Acceptance Criteria	Reported Device Performance
Not specified in this document; referenced in GlaxoWellcome, Inc. product insert and NCCLS documents M2-A6 and M100-S7.	Not specified in this document; referenced in GlaxoWellcome, Inc. product insert.

2. Sample size used for the test set and the data provenance:

• Sample size: Not specified in the provided text. The submission mentions "clinical isolates" but gives no specific numbers.
• Data provenance: Not specified in the provided text. The testing procedures mentioned (Bauer-Kirby method, Mueller Hinton Agar) are standard laboratory practices, implying lab-generated data, but details on country of origin or whether it was retrospective/prospective are absent.

3. Number of experts used to establish the ground truth for the test set and the qualifications of those experts:

Not specified in the provided text. The ground truth would typically be established by comparing the disc diffusion results to a reference method like broth microdilution Minimum Inhibitory Concentration (MIC) testing. The involvement and qualifications of experts for this comparison are not mentioned.

4. Adjudication method for the test set:

Not specified in the provided text.

5. If a multi-reader multi-case (MRMC) comparative effectiveness study was done, If so, what was the effect size of how much human readers improve with AI vs without AI assistance:

Not applicable. This is a medical device for in vitro susceptibility testing (disc diffusion), not an AI-powered diagnostic device involving human readers for interpretation. The interpretation is based on measuring zones of inhibition and comparing them to established breakpoints.

6. If a standalone (i.e. algorithm only without human-in-the-loop performance) was done:

Not applicable.
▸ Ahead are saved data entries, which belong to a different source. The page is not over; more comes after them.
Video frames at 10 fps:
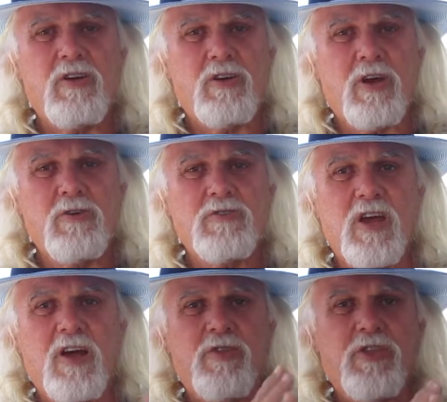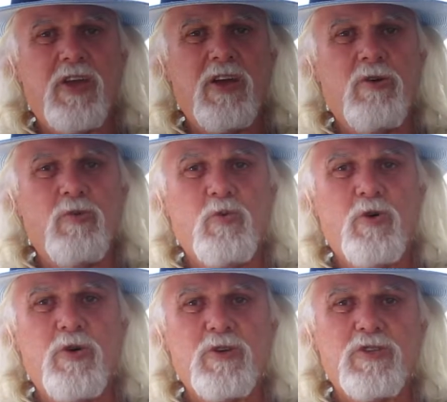goes out there and
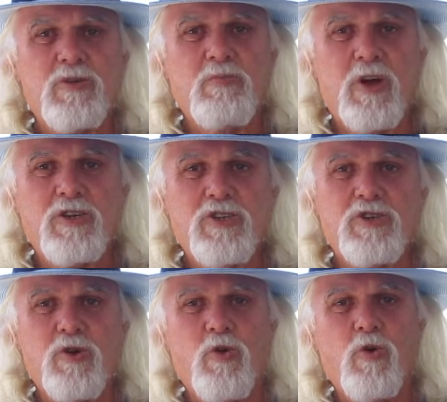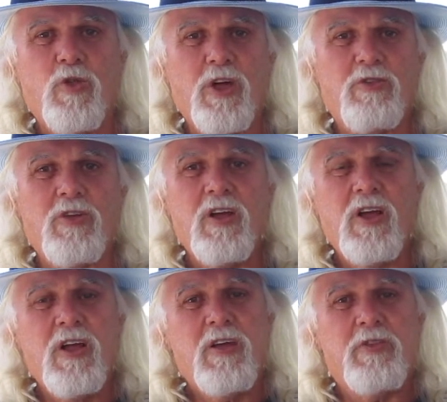works and makes sure that
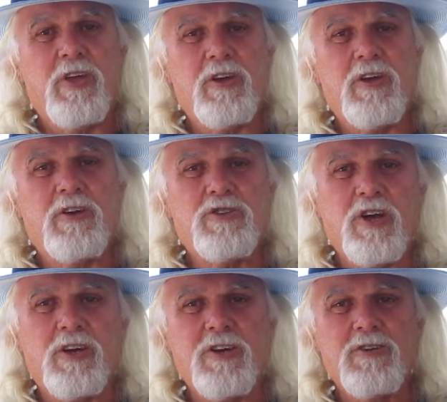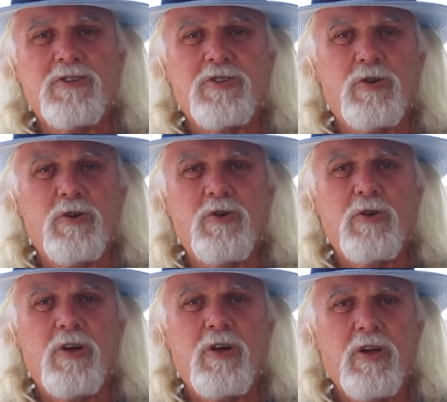the chickens are
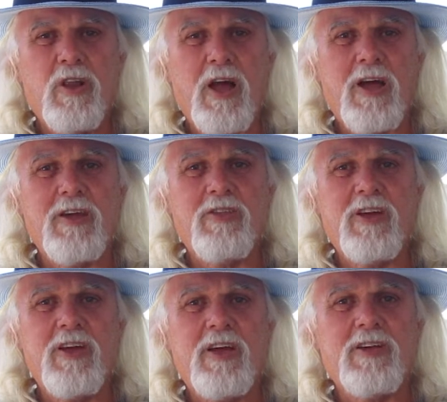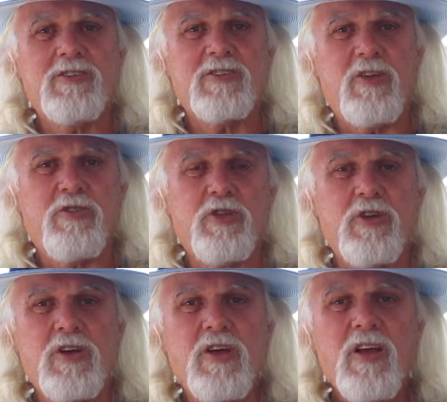laying the eggs, that
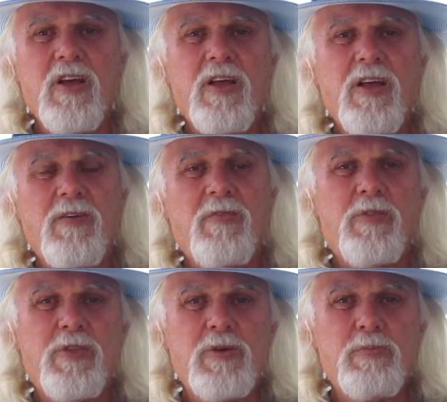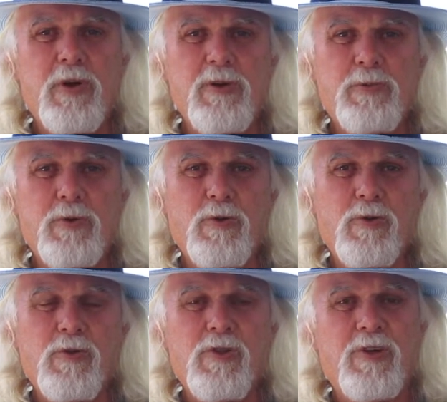the people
This device is a physical disc impregnated with an antimicrobial agent, used in a traditional laboratory procedure. There is no "algorithm only" performance as it requires human setup, inoculation, incubation, and measurement of inhibition zones.

7. The type of ground truth used:

The ground truth for antimicrobial susceptibility testing is typically established by Minimum Inhibitory Concentration (MIC) values determined by a reference method (e.g., broth microdilution). The document mentions that "Grepafloxacin exhibits in vitro minimum inhibitory concentrations (MICs) of 1 ug/ml or less against most (≥90%) strains of the microorganisms listed below," implying MICs were used as a reference.

8. The sample size for the training set:

Not specified in the provided text. This type of device does not typically involve a "training set" in the context of machine learning. If this refers to the data used to initially establish the zone size breakpoints, those were determined by GlaxoWellcome, Inc., but the sample size is not stated here.

9. How the ground truth for the training set was established:

Not specified in the provided text. The document refers to the antimicrobic manufacturer, GlaxoWellcome, Inc., for the determination of zone sizes and interpretation, which would have been based on correlation with MIC data (the ground truth).